The Montebello Unified students are among the first winners announced in the “There Ought To Be A Law” contest initiated by Assemblymember Garcia, D-Bell Gardens, who represents the 58th District and is also a product of Montebello Unified herself.
Garcia recently visited Hiatt’s classroom and described to students a recent trip to Mexico and Central America where she learned more of the plight of unaccompanied migrant children coming to America. In the past year, Hiatt’s students had been exploring similar current issues related to undocumented children. After her visit, Garcia encouraged the students to submit an entry to the “There Ought To Be A Law” contest.
Garcia was pleasantly surprised by the students’ thorough research, despite the paucity of information concerning Mexican repatriation, and marveled at their presentation on the topic, which included skits, poems, PowerPoint presentations and book about the Repatriation Act. All of this made quite an impression on Garcia, who has now introduced the legislation to include the history as Assembly Bill 146.
“These students are the most prepared people that have lobbied me on a bill,” said Garcia. “I can’t wait to see them in action in Sacramento.”
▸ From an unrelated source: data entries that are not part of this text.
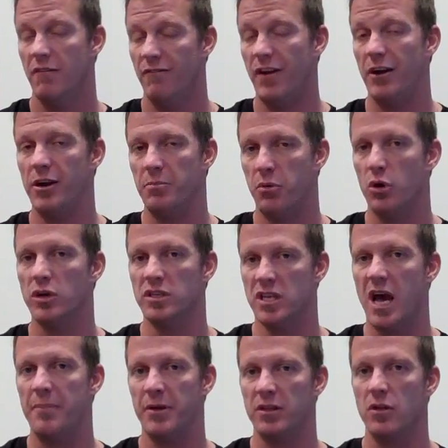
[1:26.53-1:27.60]
Very important
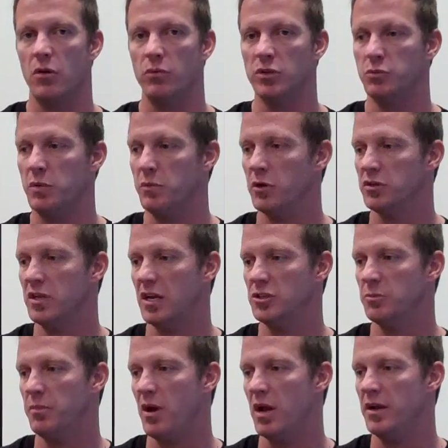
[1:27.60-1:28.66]
topic though, which we will
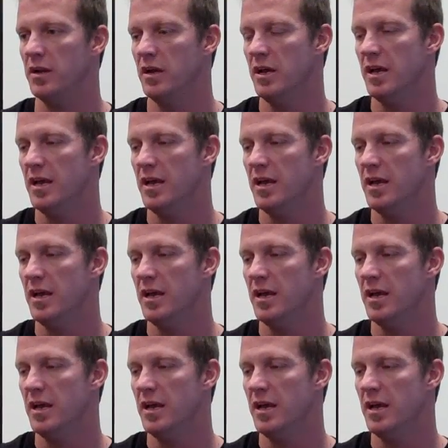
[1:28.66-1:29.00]
touch upon.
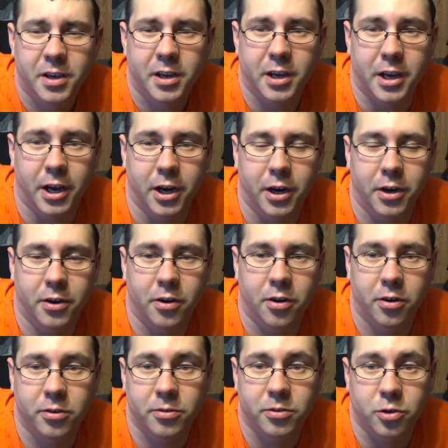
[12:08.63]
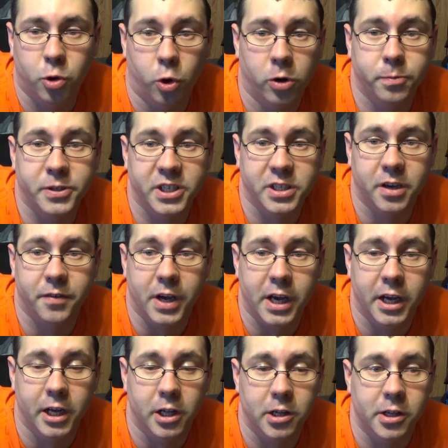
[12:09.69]
Getting corpses of
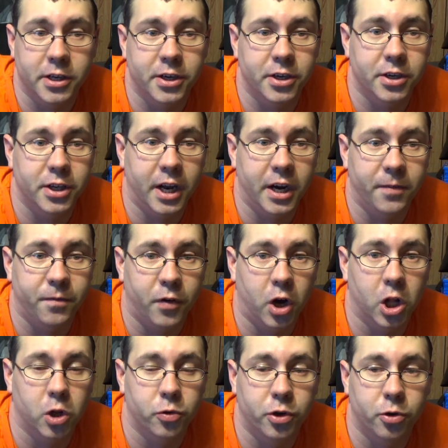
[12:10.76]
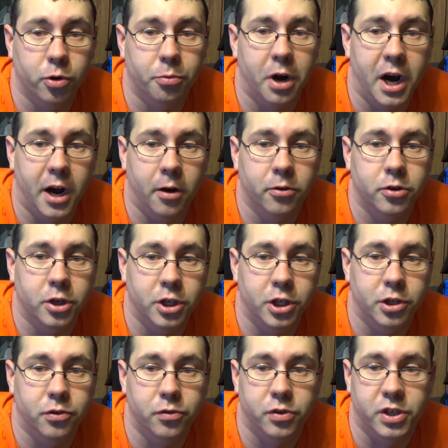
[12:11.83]
hell and they follow you around and
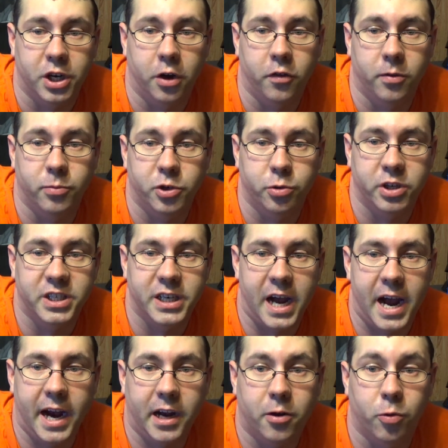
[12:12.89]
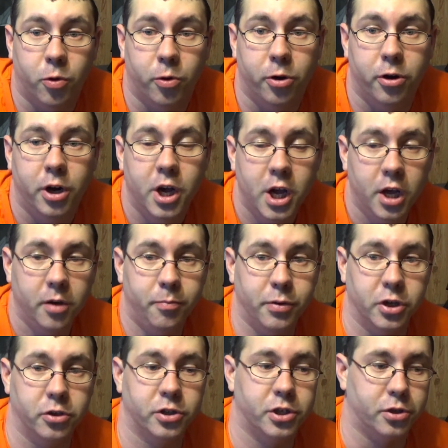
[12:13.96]
you tell them to attack or
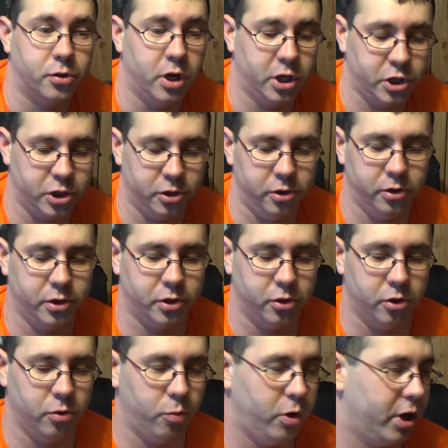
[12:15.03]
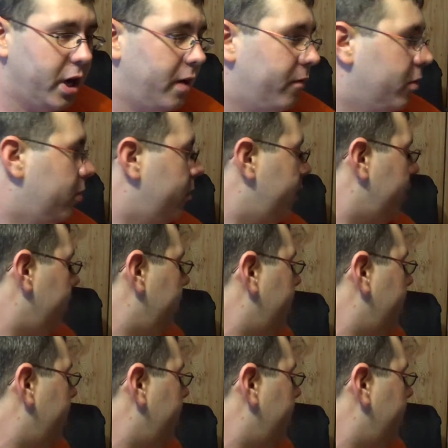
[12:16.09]
build structures or whatever, and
The Mexican Repatriation Act, authorized by President Herbert Hoover, called for the unconstitutional deportation of over 1 million U.S. citizens and lawful residents of Mexican descent in California in the 1920s.
“It is greatly rewarding to see such ambition and creativity yield such a positive result,” said Superintendent of Schools Cleve Pell. “It is another example of the depth of our alumni as well as the potential our students have to succeed and exemplify progress and growth.”
“What a special experience Assemblywoman Garcia has created for our students to think creatively and collaboratively,” said Superintendent of Education Susanna Contreras Smith. “We are proud of the courage and the tenacity these students have demonstrated to develop a law that would impact future generations of students.”